[[ Extracted entries, beginning ]]
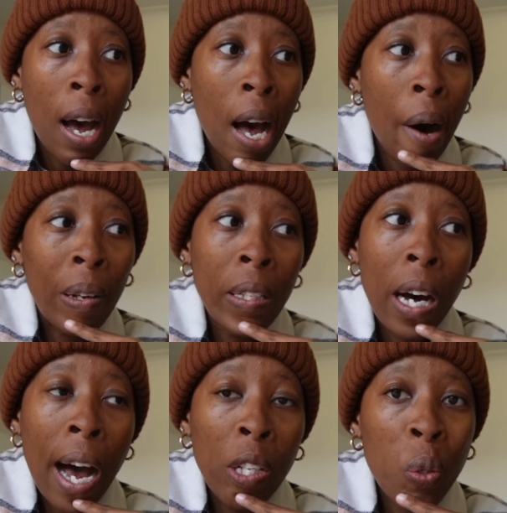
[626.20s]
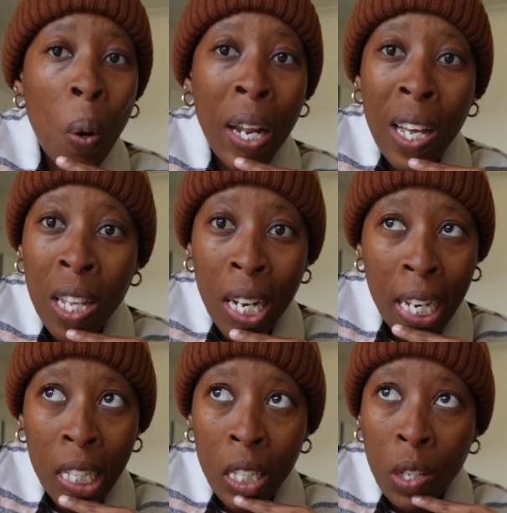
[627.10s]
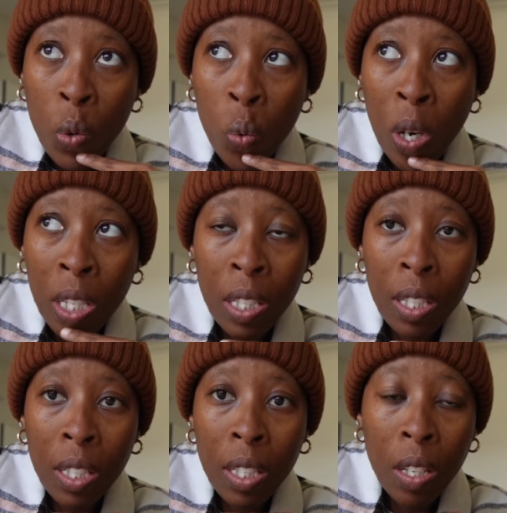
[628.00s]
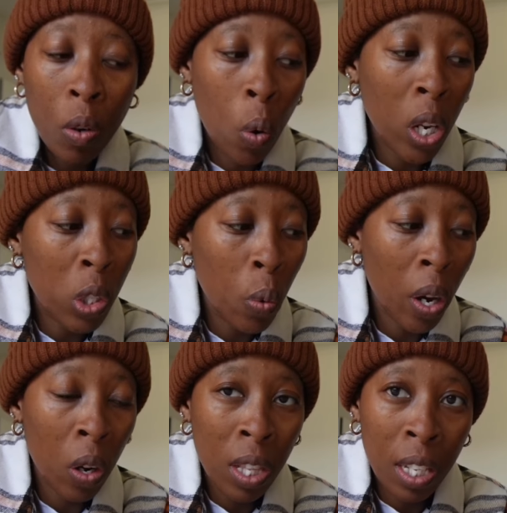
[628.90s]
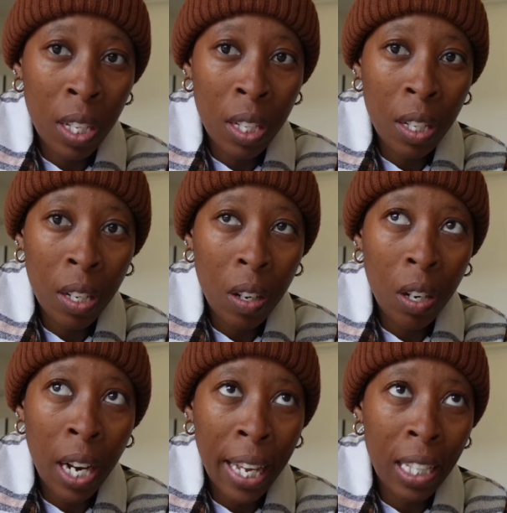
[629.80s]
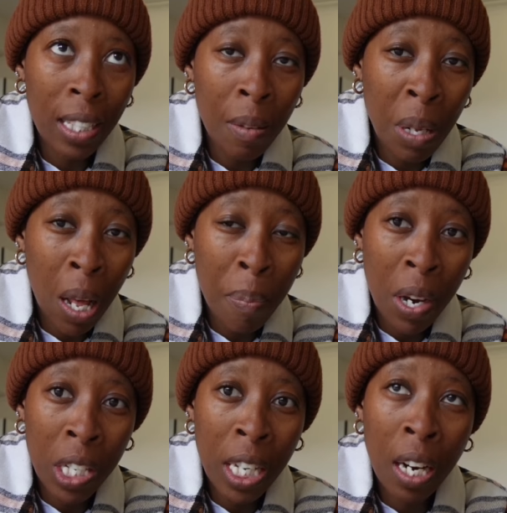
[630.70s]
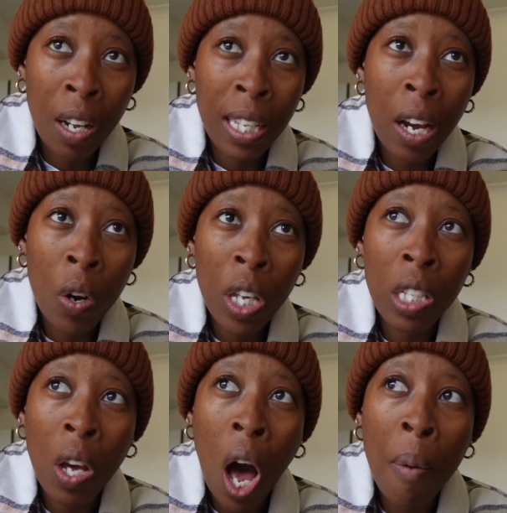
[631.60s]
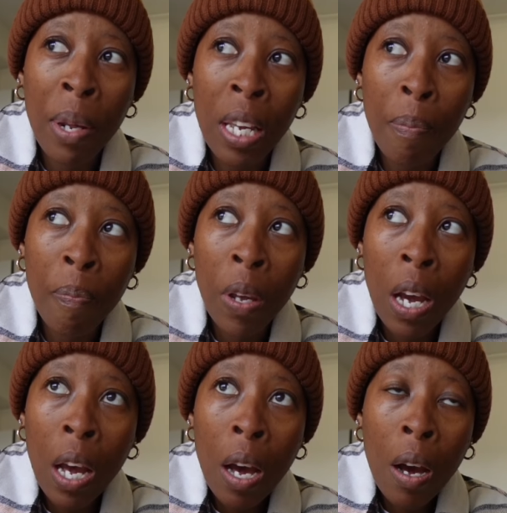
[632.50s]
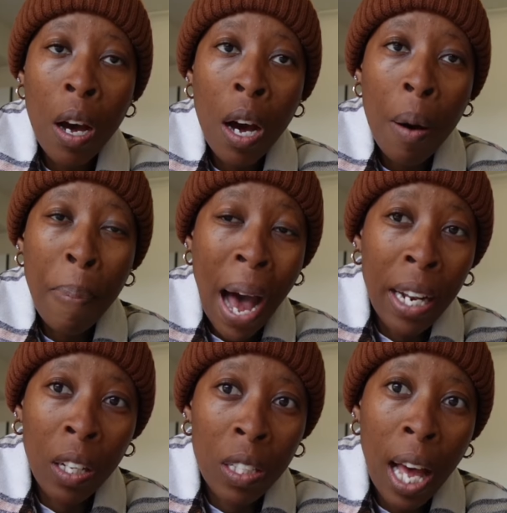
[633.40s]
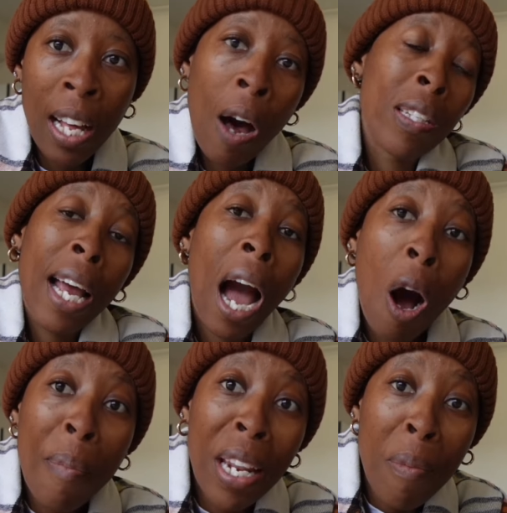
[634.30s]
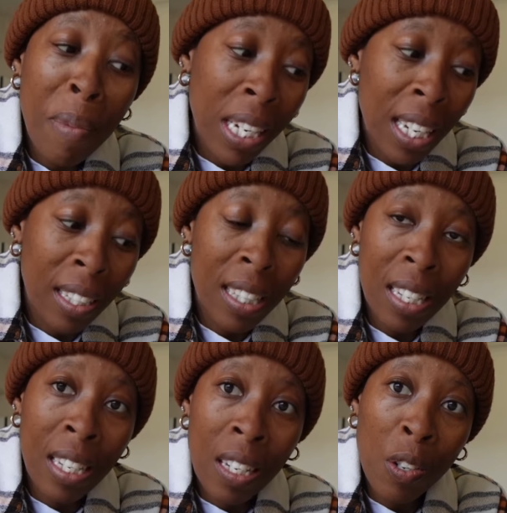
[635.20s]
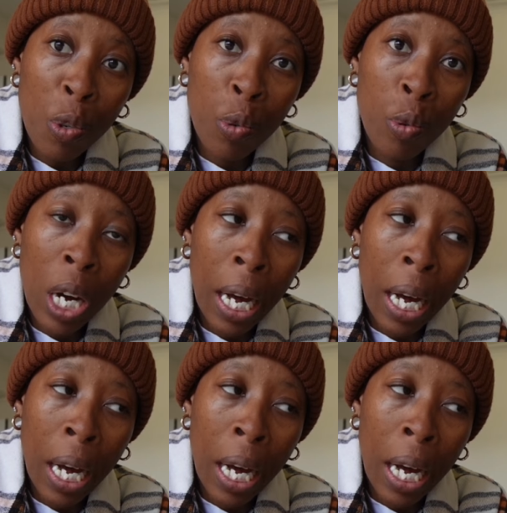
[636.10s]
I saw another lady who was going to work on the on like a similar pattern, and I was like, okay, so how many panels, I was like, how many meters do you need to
[[ Extracted entries, end ]]
| Exercise instructions |
Go through the records and repeat each one exactly, skipping anything that is a picture.

| Answer to the problem |
[626.20s]
[627.10s]
[628.00s]
[628.90s]
[629.80s]
[630.70s]
[631.60s]
[632.50s]
[633.40s]
[634.30s]
[635.20s]
[636.10s]
I saw another lady who was going to work on the on like a similar pattern, and I was like, okay, so how many panels, I was like, how many meters do you need to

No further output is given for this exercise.